I know Josef Fritzl is not a normal person. He's definitely narcissistic and almost certainly a sociopath. He clearly saw his daughter, Elisabeth, and the children he made with her as objects that belonged to him. While I can understand how the three kids who lived in the cellar with Elisabeth coped-- they knew nothing else-- how in the world did Elisabeth not lose her mind?
Even in prison, when prisoners go to "the hole", they come out after a few weeks or months. Elisabeth spent twenty-four years in an underground cellar, where she was subjected to constant rapes by her own father. He tormented her with lies about how if she tried to escape, poisonous gases would kill her and her kids. Or she would be instantly electrocuted. He beat her and the kids, but then he'd also beaten Elisabeth's mother, Rosemarie.
To me, Elisabeth endured a far worse ordeal than any prisoner. It's a testament to her strength that she was able to survive and not be completely crazy in the aftermath. There she was in an underground cell designed by her father, right under the apartment block where he housed transients for years.
And yet, to hear Fritzl explain himself, he did Elisabeth a favor and "saved" her from drugs by banishing her underground. It's terrifying to think about how believable and respectable this monster appeared to be. It makes one wonder how many more people are like him in the world.
I also wonder what it must have been like for Elisabeth to emerge from that prison after twenty-four years. She missed out on her youth, sequestered in that hole with rats and other vermin. How did it feel to have the warm glow of sunshine on her face and wind in her hair. What was it like to breathe fresh air? She had known all of these things before and had taught her children about them, but when they finally experienced it, it must have been like walking in space with no space suit.
What was it like for Elisabeth's mother and siblings and the three kids she had that were allowed to grow up above ground? I especially wonder how Rosemarie coped when she found out that her husband had been imprisoning and raping their daughter for so long. It's bad enough to be the spouse of someone who cheats with someone not in the family and doesn't commit felonious acts in the process. How could she deal with knowing her husband had been abusing their daughter, making babies with her, imprisoning her daughter and her grandchildren underground, and this had been going on for twenty-four years! How did Rosemarie not lose her mind?

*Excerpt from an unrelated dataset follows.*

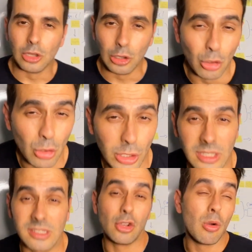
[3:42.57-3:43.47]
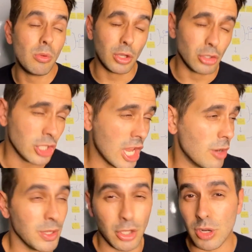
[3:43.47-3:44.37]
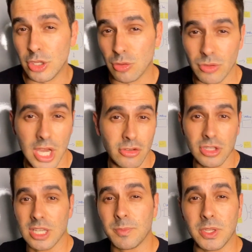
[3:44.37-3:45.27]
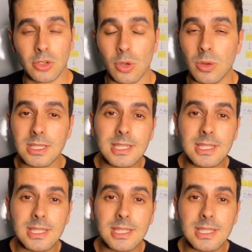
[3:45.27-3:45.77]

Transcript: Lucas, e como que eu gero micro resultados nas pessoas?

I'm sure that if Josef Fritzl had committed his atrocities in the United States and he was in a death penalty state, he'd have been executed by now. While I'm no fan of the death penalty, I'm not sure I would feel sorry for him. On the other hand, being incarcerated for the rest of his life might be the most fitting punishment for Josef Fritzl. However, due to his advanced age when he was finally caught, it's unlikely that he'll be in prison for as long as he kept Elisabeth underground. And his time behind bars is no doubt less traumatic as well. He won't be forced to give birth alone in the dark, cut the umbilical cords of his own children, or watch and worry helplessly when they get sick.
Josef Fritzl evidently has no conscience anyway, so even if he were a mother of a sick child, it's unlikely he'd do anything about it except to maintain his control over someone he saw as a possession. Much like maintaining a vehicle or a household, he'd take care of those kids only out of obligation, because if they died on his watch, he'd cease to own them anymore. It would represent a loss of power, not the loss of an emotional connection.
The more I read about this case, the more horrified I am by it. At the same time, it's morbidly fascinating. Josef Fritzl evidently had an abusive mother who was sent to a concentration camp for refusing to accommodate authorities during World War II. She was always a cold, abusive woman and came back from the camp even weirder and more abusive. Josef never knew his real father and didn't get to bond with his father figure, so he was influenced by his mother, who by all accounts was not a nice person. While that's no excuse for his behavior, it does go to show how important empathetic parents are to their children and how abuse can lead to the formation of monsters.